Problem statement :: Every record below must be written out exactly. Leave out the pictures.
(Given data Opens)
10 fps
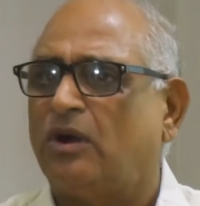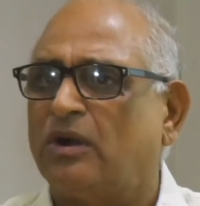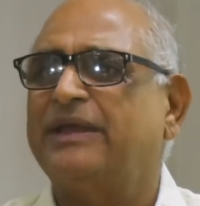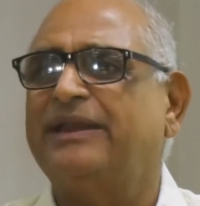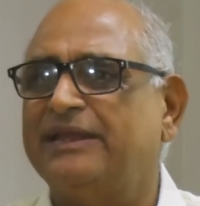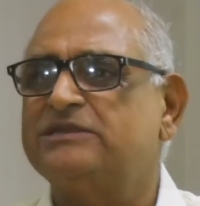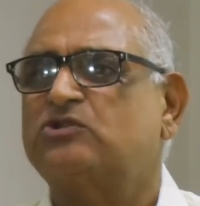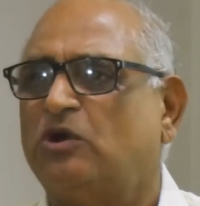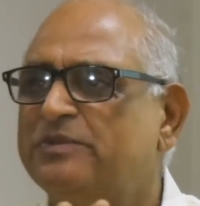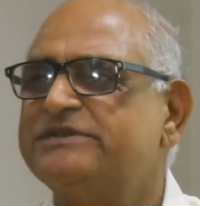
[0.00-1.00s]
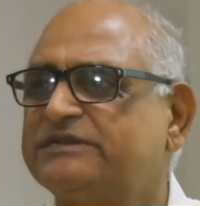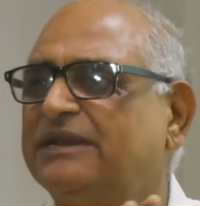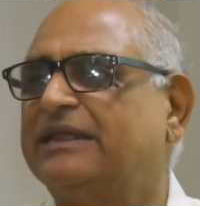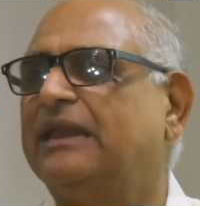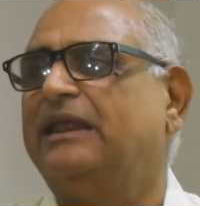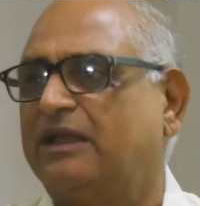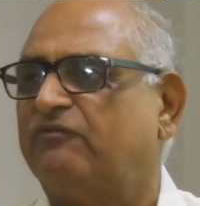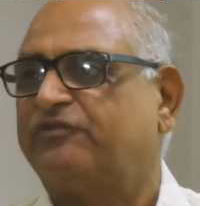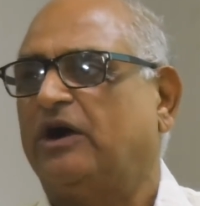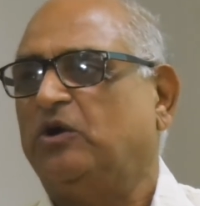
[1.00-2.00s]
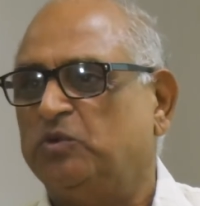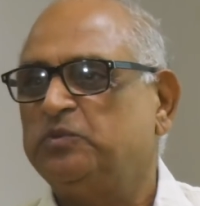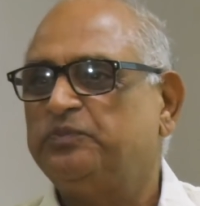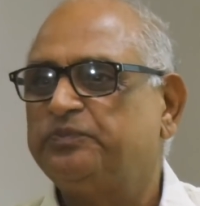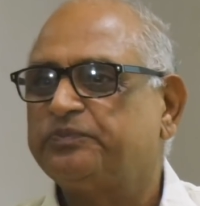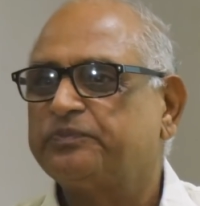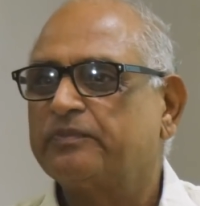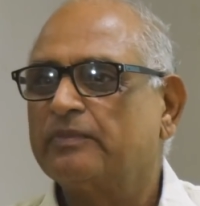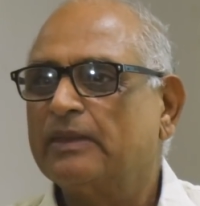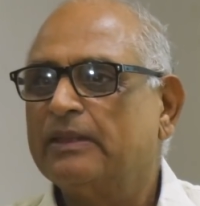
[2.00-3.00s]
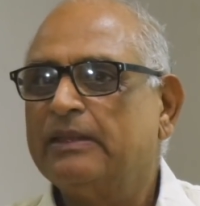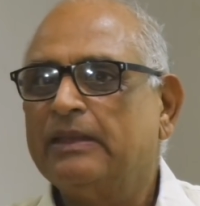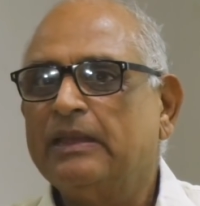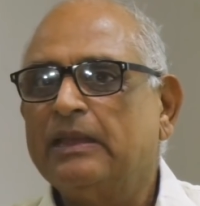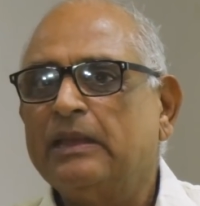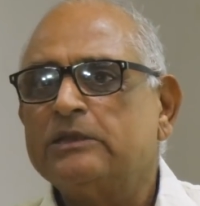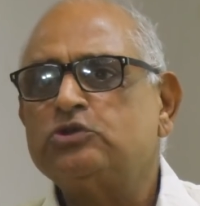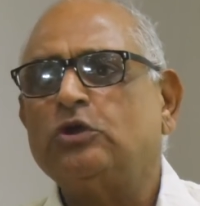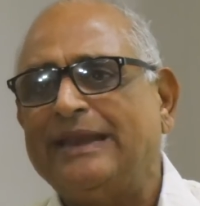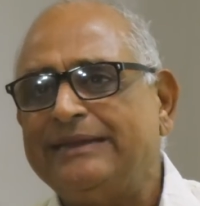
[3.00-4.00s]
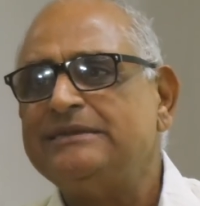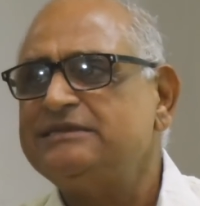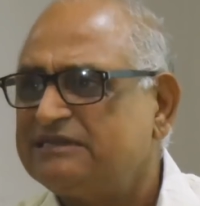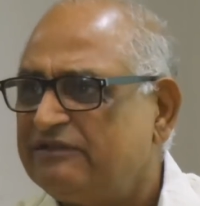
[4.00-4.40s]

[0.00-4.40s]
organize commercial killing of cow. So let us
(Given data Closes)
Exercise result ::
10 fps
[0.00-1.00s]
[1.00-2.00s]
[2.00-3.00s]
[3.00-4.00s]
[4.00-4.40s]

[0.00-4.40s]
organize commercial killing of cow. So let us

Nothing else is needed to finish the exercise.